Same sex love turned the mating dynamic on its head and it is now finding expression in not so private ways
In recent times, the so-called love that dared not speak its name has become a mainstay of both the conscientious and the sensational kind of reportage.
Every aspect of this 'novel' kind of modern coupling is being prised open to reveal hidden truths that people of an insular kind still find stupefying and strange. But it isn't as if gay people have only just learnt to love, these stories have played themselves out for eons. Nobody noticed any of it.
In India, people talk of repression all the time. They talk of persecution. But love is that thing. It grabs you, and empowers you to snatch what you suddenly feel entitled to purely because of this feeling that you cannot even describe or explain.
Living in the closet may have made gay people better able to hide, more astute in covering their tracks, proficient in finding alibis for unexplained absences, but it never made them not able to love. For some people, the new openness means a new kind of breathing space that just wasn't there before, even if it means purchasing those 'boyfriend-boyfriend' cards from Archies, taking part as slightly-less-than-equal players in the gigantic marketing blitzkrieg that Valentine's Day has become.
You can now spout lines from handbooks of love, follow the rules of cookie-cutter romantic expression. Cards, stuffed toys, bling and sweets, and even 15 minutes of fame on reality television. You can now attract attention to your love, proclaim it out loud, whatever floats your boat. Yes, it does turn what used to be a peculiar kind of mating dynamic on its head.

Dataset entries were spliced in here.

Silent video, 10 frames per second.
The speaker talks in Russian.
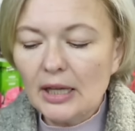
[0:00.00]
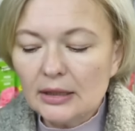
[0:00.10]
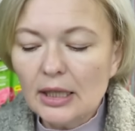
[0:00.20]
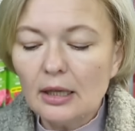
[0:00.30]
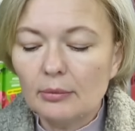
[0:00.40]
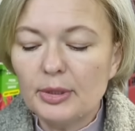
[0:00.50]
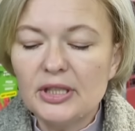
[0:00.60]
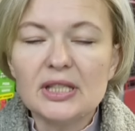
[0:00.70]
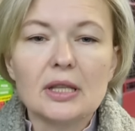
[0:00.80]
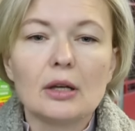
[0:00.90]
Когда
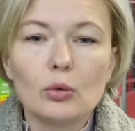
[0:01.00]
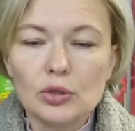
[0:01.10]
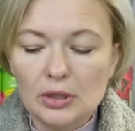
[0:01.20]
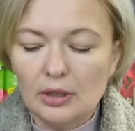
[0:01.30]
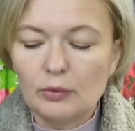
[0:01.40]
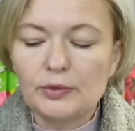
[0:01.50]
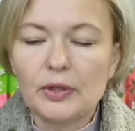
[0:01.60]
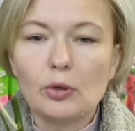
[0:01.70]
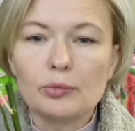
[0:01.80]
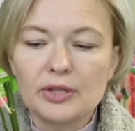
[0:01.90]
плетистая роза вот
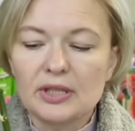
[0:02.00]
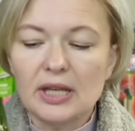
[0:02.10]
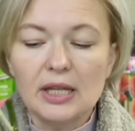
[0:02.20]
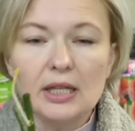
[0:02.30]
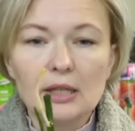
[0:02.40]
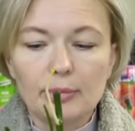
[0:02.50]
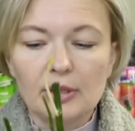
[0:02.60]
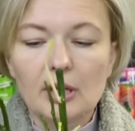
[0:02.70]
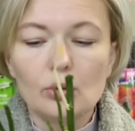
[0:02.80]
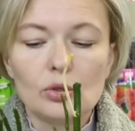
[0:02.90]
в таком состоянии
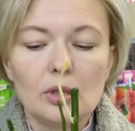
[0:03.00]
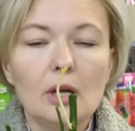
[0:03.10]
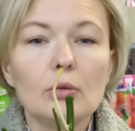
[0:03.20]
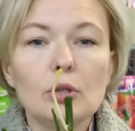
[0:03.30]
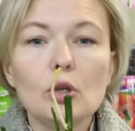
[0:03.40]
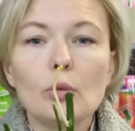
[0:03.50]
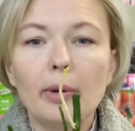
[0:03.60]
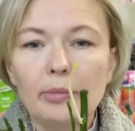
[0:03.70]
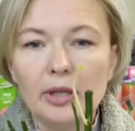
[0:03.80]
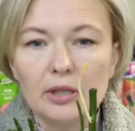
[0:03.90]
продается, да, у нее
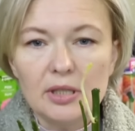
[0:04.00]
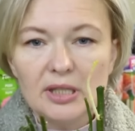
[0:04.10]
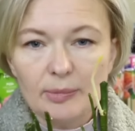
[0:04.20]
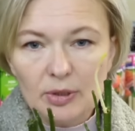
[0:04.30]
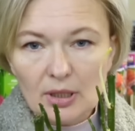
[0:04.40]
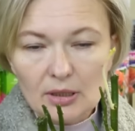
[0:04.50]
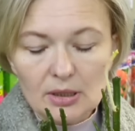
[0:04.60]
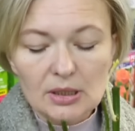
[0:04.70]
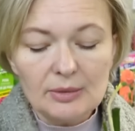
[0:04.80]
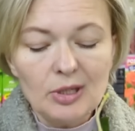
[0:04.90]
побеги
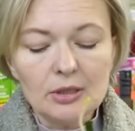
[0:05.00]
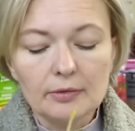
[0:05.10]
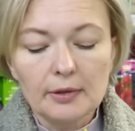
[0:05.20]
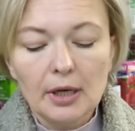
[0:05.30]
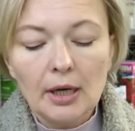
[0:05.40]
10-15 сантиметров,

In the times of repression, the language of love relied upon little things. Stolen glances spoke volumes, if platitudes of feelings had measure, an inch would have sufficed. You could stare at each other's eyes for hours on end, as long as the line of sight was jealously guarded. You built your life through your most private moments, not your most public ones. There remain few written accounts, just personal memories fuelled by the adrenaline that had become an implicit part of the rituals of underground courtship.
There was danger of course, many lives have been lost to conformity, and many to the breaking of rules. But some of those who played the game, found the right grammar, the right overtures. You embraced a kind of diversity that you were only just finding out about... the rules of engagement were propagated word-of-mouth.

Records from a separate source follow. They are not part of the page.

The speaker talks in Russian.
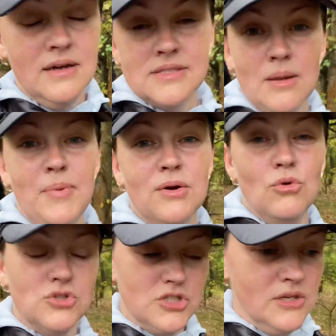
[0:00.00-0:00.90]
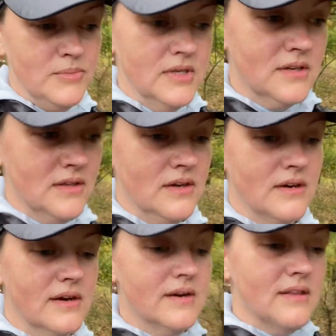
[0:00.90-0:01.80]
Запорожье, мирные
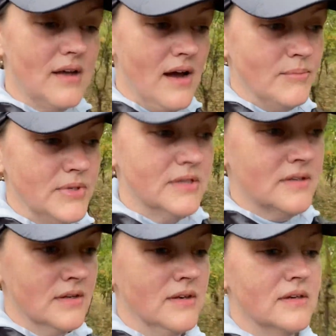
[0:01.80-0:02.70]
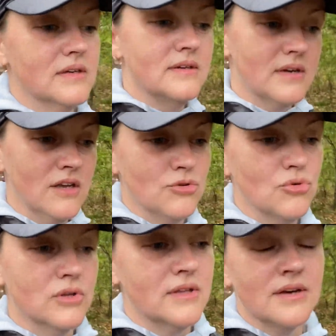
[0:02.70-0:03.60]
города, мирные
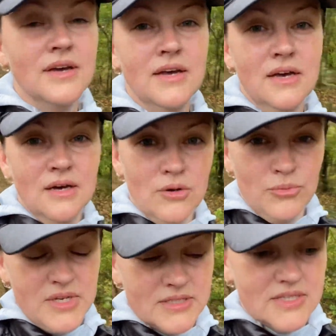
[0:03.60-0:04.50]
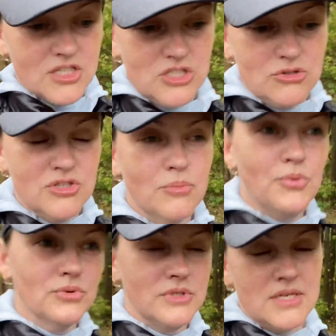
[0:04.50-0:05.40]
районы. У меня Саша сегодня
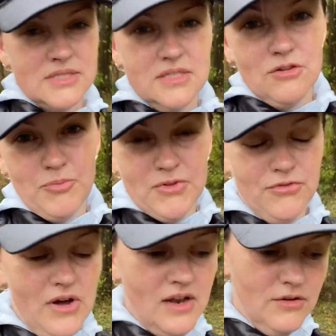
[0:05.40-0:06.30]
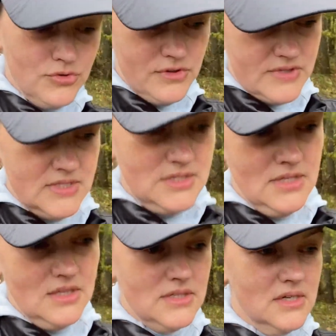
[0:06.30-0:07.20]
полдня сидел в подвале в
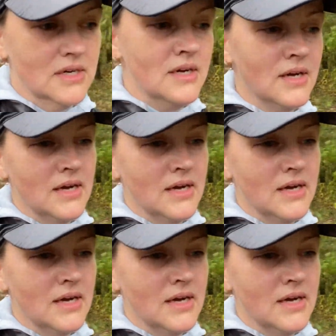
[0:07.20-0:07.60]
университете.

Not quite the stuff of party anecdotes, but still springing upon you like from an album of vintage photos.
We can be disheartened by the loneliness of the past sometimes, but we cannot deny that we learnt about ourselves through love, through romances that were as torrid and passionate as any other.
In some countries you could have been stoned to death, in India, we did it anyway. The hope of tomorrow kept us going, and it seems that, that time has now arrived.